Lundi au petit matin, le château de Chokier qui surplombe la Meuse à Flémalle a été ravagé par un incendie extrêmement violent. Il était environ 3h30 lorsque la châtelaine de Chokier, l’architecte Estelle Florani, a couru, pieds nus, en petite tenue, depuis le château jusqu’à une maison en contrebas où elle a frappé à la porte en criant : "Vite, vite, appelez les pompiers le château est en flamme". Tandis qu’un voisin la reconduisait jusqu’au château où sa compagne se trouvait toujours et tentait de sauver les chiens, les pompiers arrivaient et s’attaquaient au feu qui avait déjà pris une formidable extension. Aidés de la Protection civile, il leur faudra plus de quatre heures pour maîtriser les flammes et surtout préserver l’autre aile du château et le bâtiment central. Une performance si l’on considère les difficultés d’alimentation en eau. Il a fallu tirer plus de 2 km de tuyaux pour alimenter les pompes. La circulation des trains a été en outre interrompue entre Huy et Liège en raison du risque de chute de gravats sur les voies.
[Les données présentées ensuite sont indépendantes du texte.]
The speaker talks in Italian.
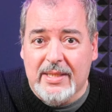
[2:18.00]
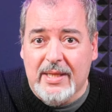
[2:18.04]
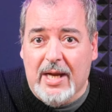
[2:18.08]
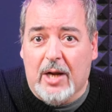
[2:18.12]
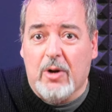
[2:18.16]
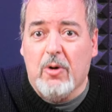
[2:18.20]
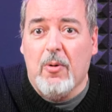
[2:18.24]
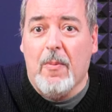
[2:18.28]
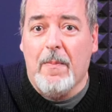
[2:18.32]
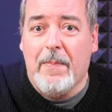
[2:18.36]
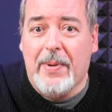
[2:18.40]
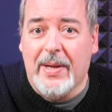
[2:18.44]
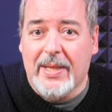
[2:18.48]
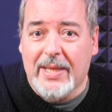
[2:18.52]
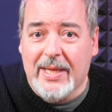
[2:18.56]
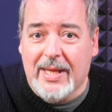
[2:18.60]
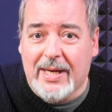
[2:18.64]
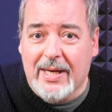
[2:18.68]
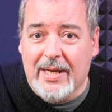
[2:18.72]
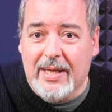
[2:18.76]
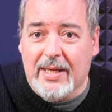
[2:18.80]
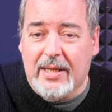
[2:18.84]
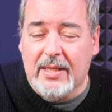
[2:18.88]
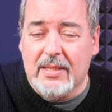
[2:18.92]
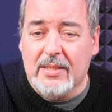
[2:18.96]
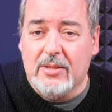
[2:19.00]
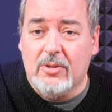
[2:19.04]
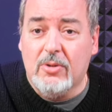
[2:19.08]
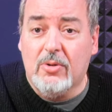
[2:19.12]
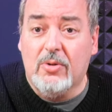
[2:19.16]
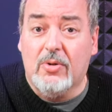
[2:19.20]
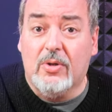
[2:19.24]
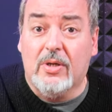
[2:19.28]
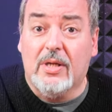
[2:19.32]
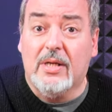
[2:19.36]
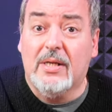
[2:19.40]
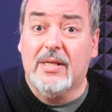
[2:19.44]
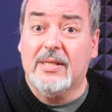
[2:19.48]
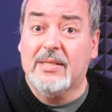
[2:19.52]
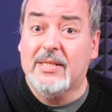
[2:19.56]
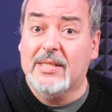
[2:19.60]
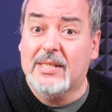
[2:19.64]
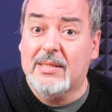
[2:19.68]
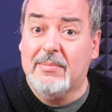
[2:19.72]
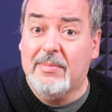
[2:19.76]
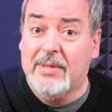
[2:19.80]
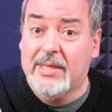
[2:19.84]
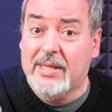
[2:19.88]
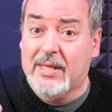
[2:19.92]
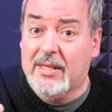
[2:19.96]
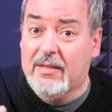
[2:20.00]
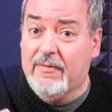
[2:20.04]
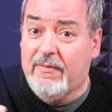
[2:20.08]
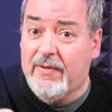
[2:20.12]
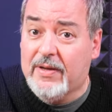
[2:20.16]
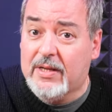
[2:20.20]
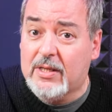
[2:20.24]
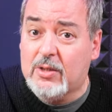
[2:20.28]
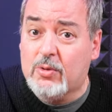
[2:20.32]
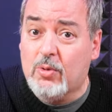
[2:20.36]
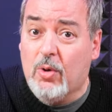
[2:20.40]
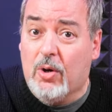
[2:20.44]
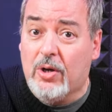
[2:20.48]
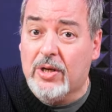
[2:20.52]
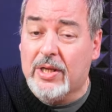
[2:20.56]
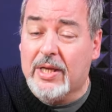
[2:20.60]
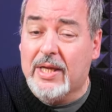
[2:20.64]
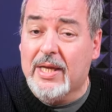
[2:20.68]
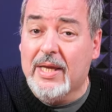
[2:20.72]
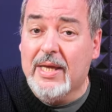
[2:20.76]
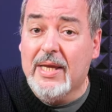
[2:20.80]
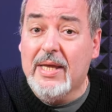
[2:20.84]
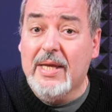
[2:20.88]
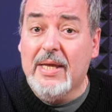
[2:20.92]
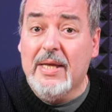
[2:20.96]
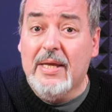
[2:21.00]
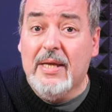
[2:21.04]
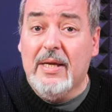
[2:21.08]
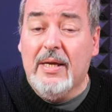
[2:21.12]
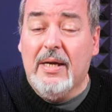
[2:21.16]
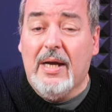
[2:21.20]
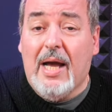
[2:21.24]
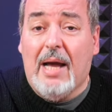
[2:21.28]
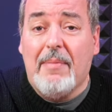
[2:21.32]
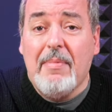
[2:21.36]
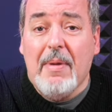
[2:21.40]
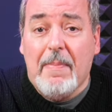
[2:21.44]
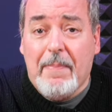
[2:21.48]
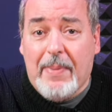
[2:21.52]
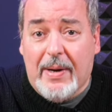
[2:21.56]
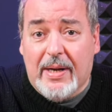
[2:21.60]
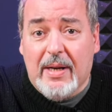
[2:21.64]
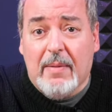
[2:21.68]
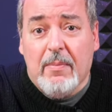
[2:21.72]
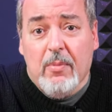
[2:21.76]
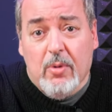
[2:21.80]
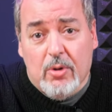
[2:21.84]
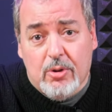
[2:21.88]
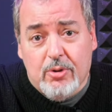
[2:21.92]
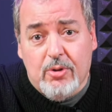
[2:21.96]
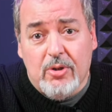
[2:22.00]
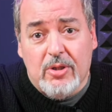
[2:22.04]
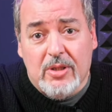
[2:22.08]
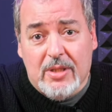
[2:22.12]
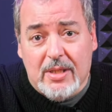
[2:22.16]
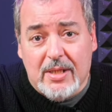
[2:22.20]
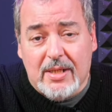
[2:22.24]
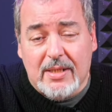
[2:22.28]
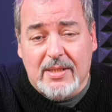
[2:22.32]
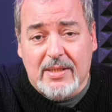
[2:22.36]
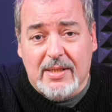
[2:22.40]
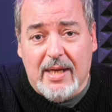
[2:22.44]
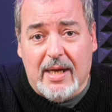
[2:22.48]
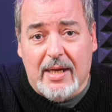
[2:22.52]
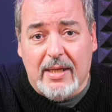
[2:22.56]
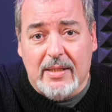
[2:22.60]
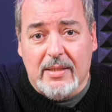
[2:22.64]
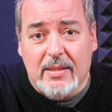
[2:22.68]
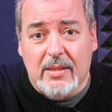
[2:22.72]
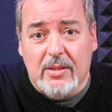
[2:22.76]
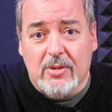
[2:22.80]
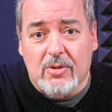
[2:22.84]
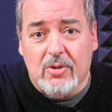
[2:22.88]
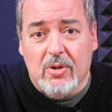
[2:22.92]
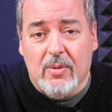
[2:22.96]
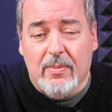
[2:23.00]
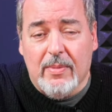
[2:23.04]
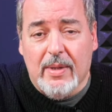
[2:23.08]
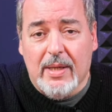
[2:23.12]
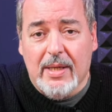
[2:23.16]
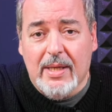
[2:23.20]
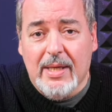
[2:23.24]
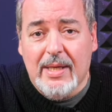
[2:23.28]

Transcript: di accompagnare le canzoni, la stessa maniera di fare i suoni, a me pare molto interessante, insomma.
Depuis le Moyen âge, un château domine la boucle de la Meuse à Chokier sur le territoire de Flémalle. D’abord forteresse défensive puis château de plaisance, Chokier a appartenu à plusieurs familles dont les Hozémont, les Surlet de Chokier, les de Berlo. En 1816, c’est au général d’Empire Loison qu’appartient le château. En 1867, la propriété est acquise par M. de Clercx de Waroux dont une branche de la famille, les Frésart de Clercx, le vendra aux carrières Dumon Wautier qui le céderont à la famille Florani.

Un espoir de restauration

Au XVIIIe siècle le château, complètement détruit par un incendie, est reconstruit dans l’état qui était le sien avant le récent sinistre. En 1946, une partie de la terrasse du château s’effondre sur la ligne de chemin de fer en contrebas. La ligne sera interrompue pendant six semaines.

Le château de Chokier, propriété classée, fait partie du patrimoine de tous les Chokierois. Aussi l’émotion est grande dans l’ancien village. Un espoir pourtant, selon les premières conclusions des experts, les murs qui restent debout sont très stables et aucun effondrement ne menace. Une restauration sera peut-être possible. Toute la journée de lundi, les pompiers sont restés sur place et ont arrosé les boiseries noircies pour éviter toute reprise d’un foyer de feu.

La châtelaine et son amie se trouvaient toujours à l’hôpital, souffrant d’intoxication et de blessures aux jambes.